>>

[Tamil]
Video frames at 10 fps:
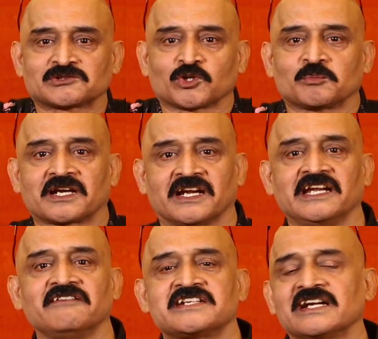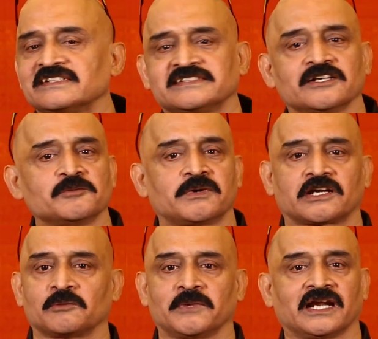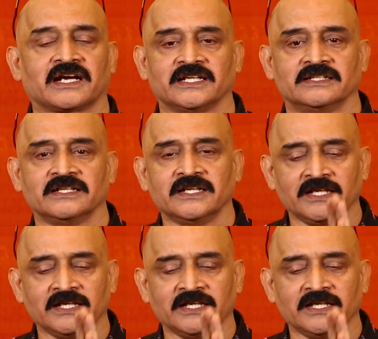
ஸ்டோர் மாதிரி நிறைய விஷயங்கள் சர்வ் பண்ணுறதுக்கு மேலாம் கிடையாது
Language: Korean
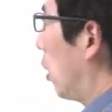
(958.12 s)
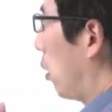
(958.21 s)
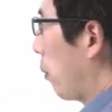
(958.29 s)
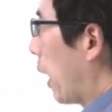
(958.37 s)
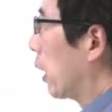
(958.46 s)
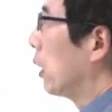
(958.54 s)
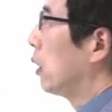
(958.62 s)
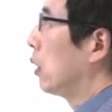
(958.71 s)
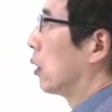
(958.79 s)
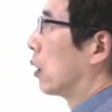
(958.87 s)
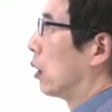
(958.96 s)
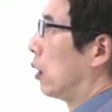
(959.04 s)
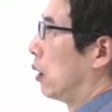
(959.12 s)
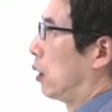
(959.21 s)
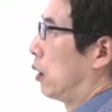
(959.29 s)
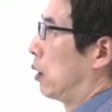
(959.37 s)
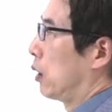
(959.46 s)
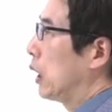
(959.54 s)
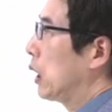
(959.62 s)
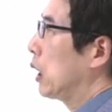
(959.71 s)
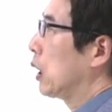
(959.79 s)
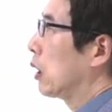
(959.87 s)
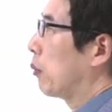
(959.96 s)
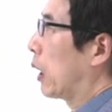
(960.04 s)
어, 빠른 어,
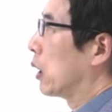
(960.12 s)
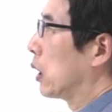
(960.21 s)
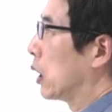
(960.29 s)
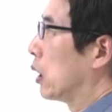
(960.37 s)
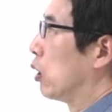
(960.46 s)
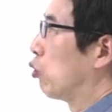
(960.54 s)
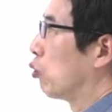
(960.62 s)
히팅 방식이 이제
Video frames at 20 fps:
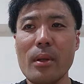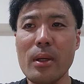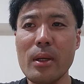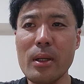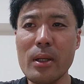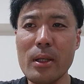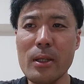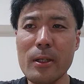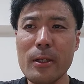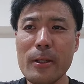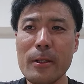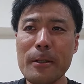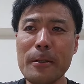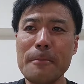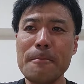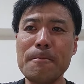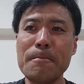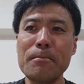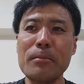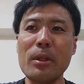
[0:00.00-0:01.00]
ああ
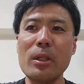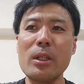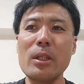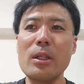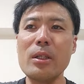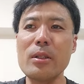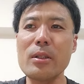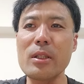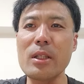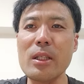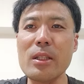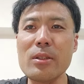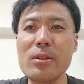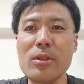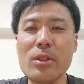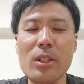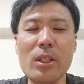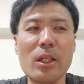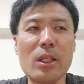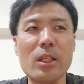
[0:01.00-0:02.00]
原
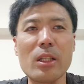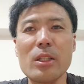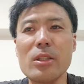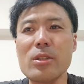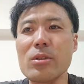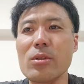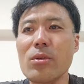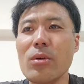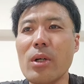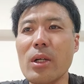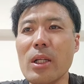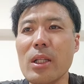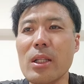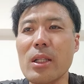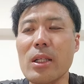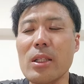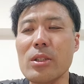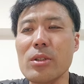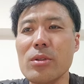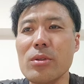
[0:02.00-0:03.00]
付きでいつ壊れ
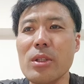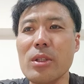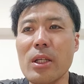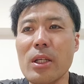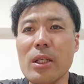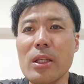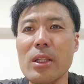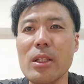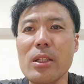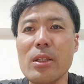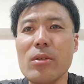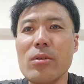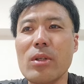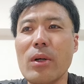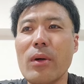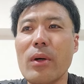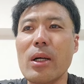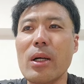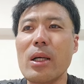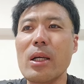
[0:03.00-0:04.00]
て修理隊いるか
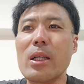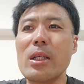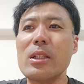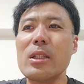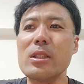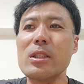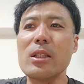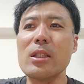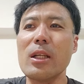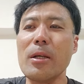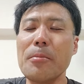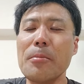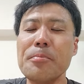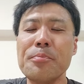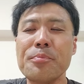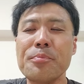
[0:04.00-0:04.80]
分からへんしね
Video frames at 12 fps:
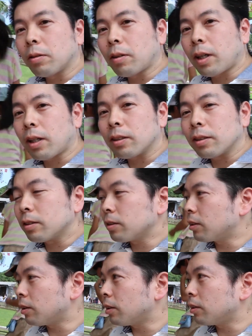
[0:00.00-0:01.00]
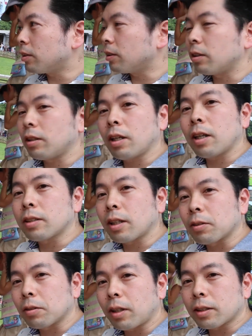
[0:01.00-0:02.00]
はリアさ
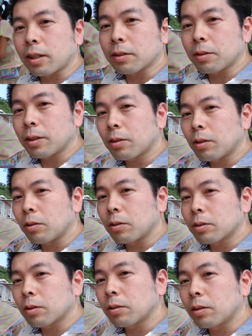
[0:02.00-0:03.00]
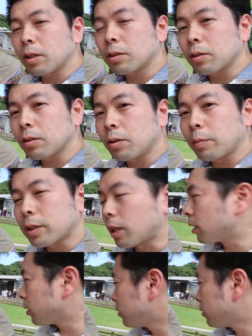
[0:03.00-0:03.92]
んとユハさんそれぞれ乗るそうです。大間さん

<<

» **WHAT THE EXERCISE ASKS**
Excluding the pictures, transcribe all of the entries exactly.

» **RESULT FOR THIS TASK**
[Tamil]
Video frames at 10 fps:
ஸ்டோர் மாதிரி நிறைய விஷயங்கள் சர்வ் பண்ணுறதுக்கு மேலாம் கிடையாது
Language: Korean
(958.12 s)
(958.21 s)
(958.29 s)
(958.37 s)
(958.46 s)
(958.54 s)
(958.62 s)
(958.71 s)
(958.79 s)
(958.87 s)
(958.96 s)
(959.04 s)
(959.12 s)
(959.21 s)
(959.29 s)
(959.37 s)
(959.46 s)
(959.54 s)
(959.62 s)
(959.71 s)
(959.79 s)
(959.87 s)
(959.96 s)
(960.04 s)
어, 빠른 어,
(960.12 s)
(960.21 s)
(960.29 s)
(960.37 s)
(960.46 s)
(960.54 s)
(960.62 s)
히팅 방식이 이제
Video frames at 20 fps:
[0:00.00-0:01.00]
ああ
[0:01.00-0:02.00]
原
[0:02.00-0:03.00]
付きでいつ壊れ
[0:03.00-0:04.00]
て修理隊いるか
[0:04.00-0:04.80]
分からへんしね
Video frames at 12 fps:
[0:00.00-0:01.00]
[0:01.00-0:02.00]
はリアさ
[0:02.00-0:03.00]
[0:03.00-0:03.92]
んとユハさんそれぞれ乗るそうです。大間さん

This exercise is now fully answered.